Data Scientist, Vale, Australia
Advanced Data Analytics: A Practical Method to Increase Rail Energy Efficiency in Mining Industry
The mining industry annually consumes trillions of British Thermal Units of energy, a large part of which is saveable. Diesel fuel is a significant source of energy in mining operations, and locomotives are the primary users of this energy source. This paper aims to investigate the energy efficiency opportunities in railways and locomotives operations in the mining industry. The result of this project can have a couple of benefits for mining industry such as reduce production losses, reduce greenhouse gas emissions and associated costs, develop annual cost-effective fuel purchasing and stocking strategies, reduce fuel consumption and costs and improve energy efficiency. In this research, a comprehensive model has been developed based on artificial intelligence methods for reducing fuel consumption by locomotives. Wagon payload, locomotive speed and the rail total resistance are key parameters that affect fuel consumption. The relationship between the key parameters and the locomotive fuel consumption is determined using an artificial neural network model. This model is trained and tested using real data collected from some large surface mines in Brazil and Australia. In these mines, a fitness function for the locomotive fuel consumption is successfully generated by the artificial neural network model. This function is utilised to generate a computerised learning algorithm based on a genetic algorithm and estimate the optimum values of effective haulage parameters to reduce the diesel fuel consumption by locomotives.

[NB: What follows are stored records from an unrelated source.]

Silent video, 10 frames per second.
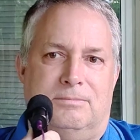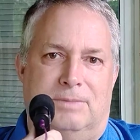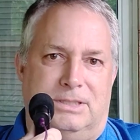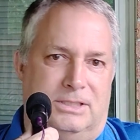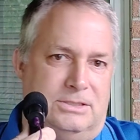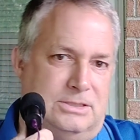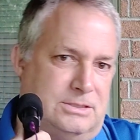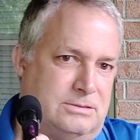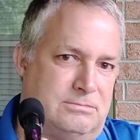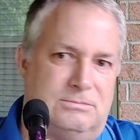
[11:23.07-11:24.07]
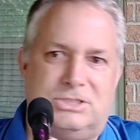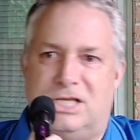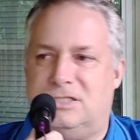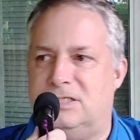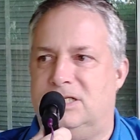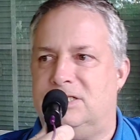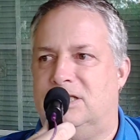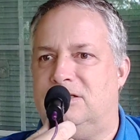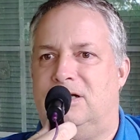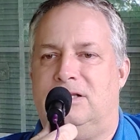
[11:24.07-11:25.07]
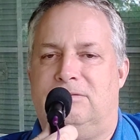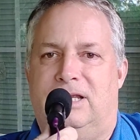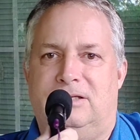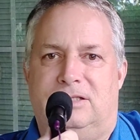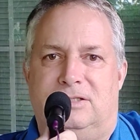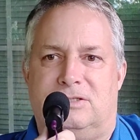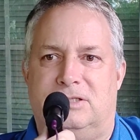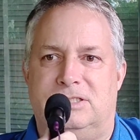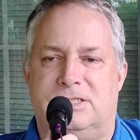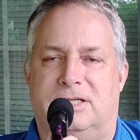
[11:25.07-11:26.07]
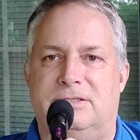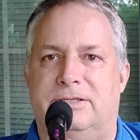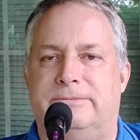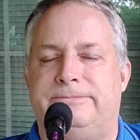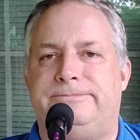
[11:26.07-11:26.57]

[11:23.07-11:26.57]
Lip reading: But they're just chasing each other all around in the trees out there.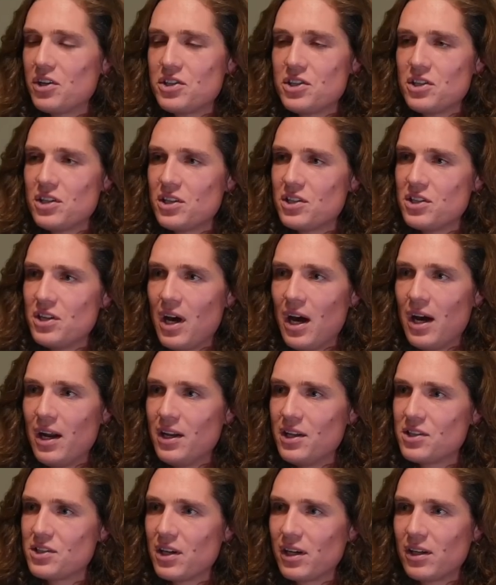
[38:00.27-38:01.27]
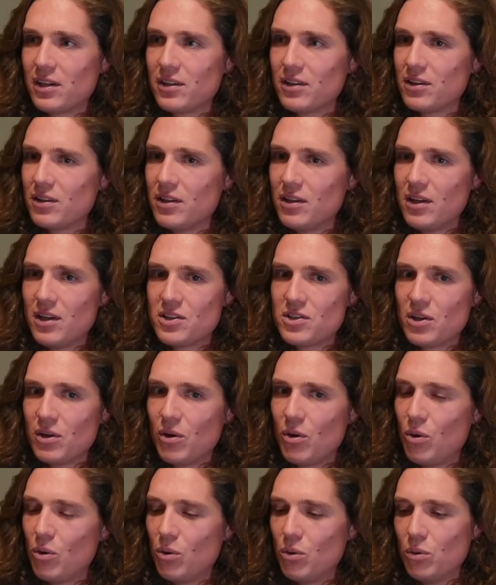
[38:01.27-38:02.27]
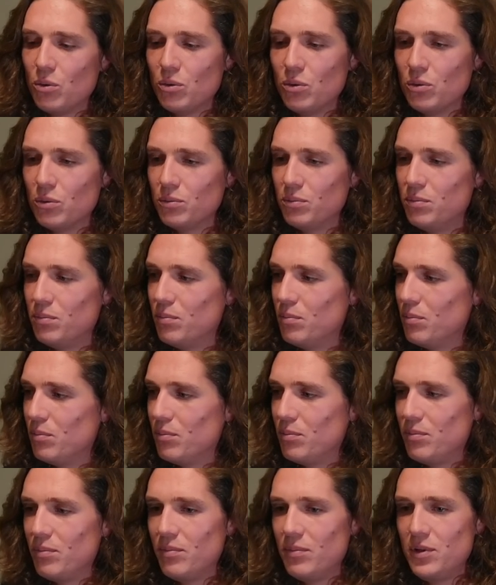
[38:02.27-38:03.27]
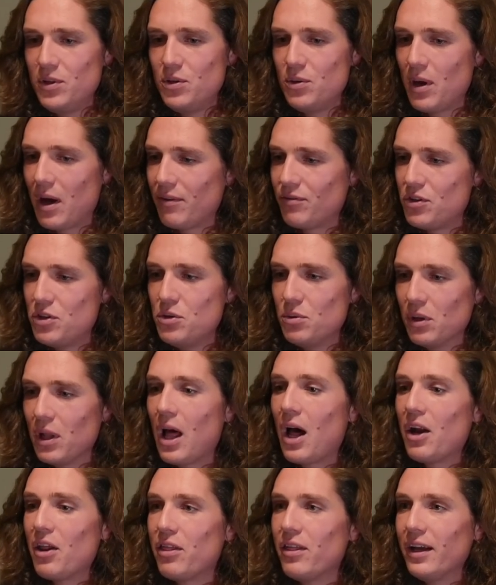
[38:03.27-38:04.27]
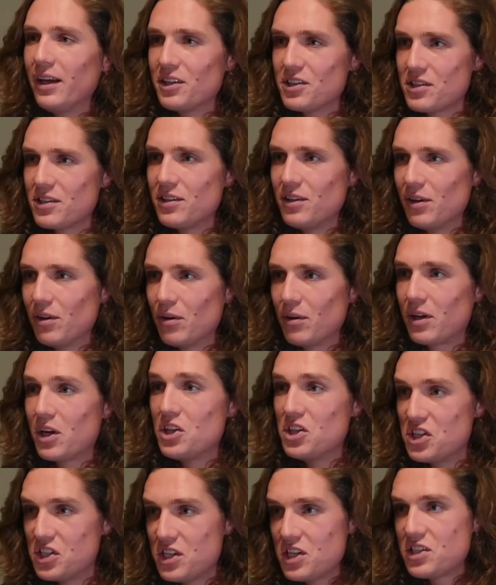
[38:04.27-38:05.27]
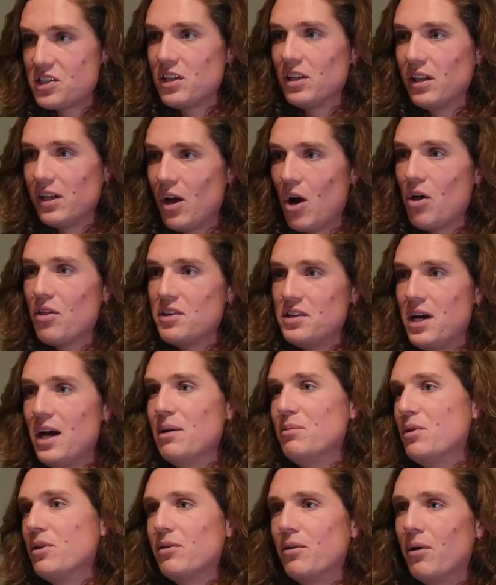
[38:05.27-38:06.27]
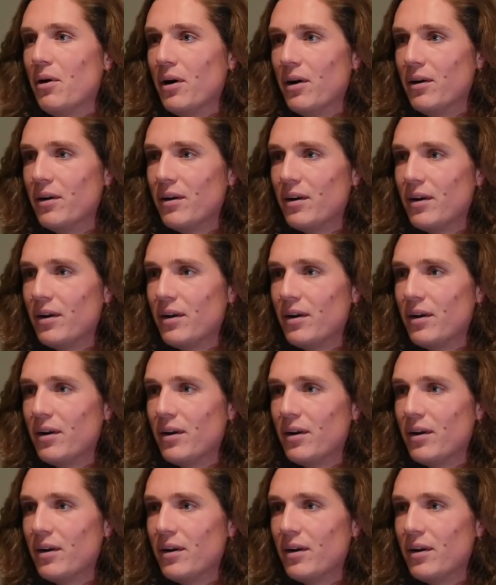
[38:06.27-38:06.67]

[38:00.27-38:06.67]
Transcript: it's, it's not it's like it's a whole, you have to do a lot of things, you know, consistently all the time to throw hard.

Dr. Ali Soofastaei is a Research Developer at the Artificial Intelligence Centre of Excellence at Vale and an Adjunct Senior Fellow at the University of Queensland (UQ), Australia. Vale is a multinational corporation engaged in metals and mining. It is one of the world’s foremost producers of iron ore and the largest producer of nickel. UQ has been ranked in the world’s top 50 universities and is one of Australia’s leading research and teaching institutions.
Dr. Soofastaei uses innovative models based on artificial intelligence (AI) methods to improve safety, productivity, and energy efficiency, and to reduce maintenance costs. He holds a Bachelor of Engineering in Mechanical Engineering and has an in-depth understanding of energy management (EM) and equipment maintenance solutions (EMS). The extensive research he conducted on AI and value engineering (VE) methods while completing his Master of Engineering also provided him with expertise in the application of advanced analytics in EM and EMS.
In the past 15 years, Dr. Soofastaei has conducted a variety of research studies in academic and industrial environments. He has acquired in-depth knowledge of energy efficiency opportunities (EEO), VE and advanced analytics. He is an expert in the use of DL and AI methods in data analysis to develop predictive and optimization models of complex systems.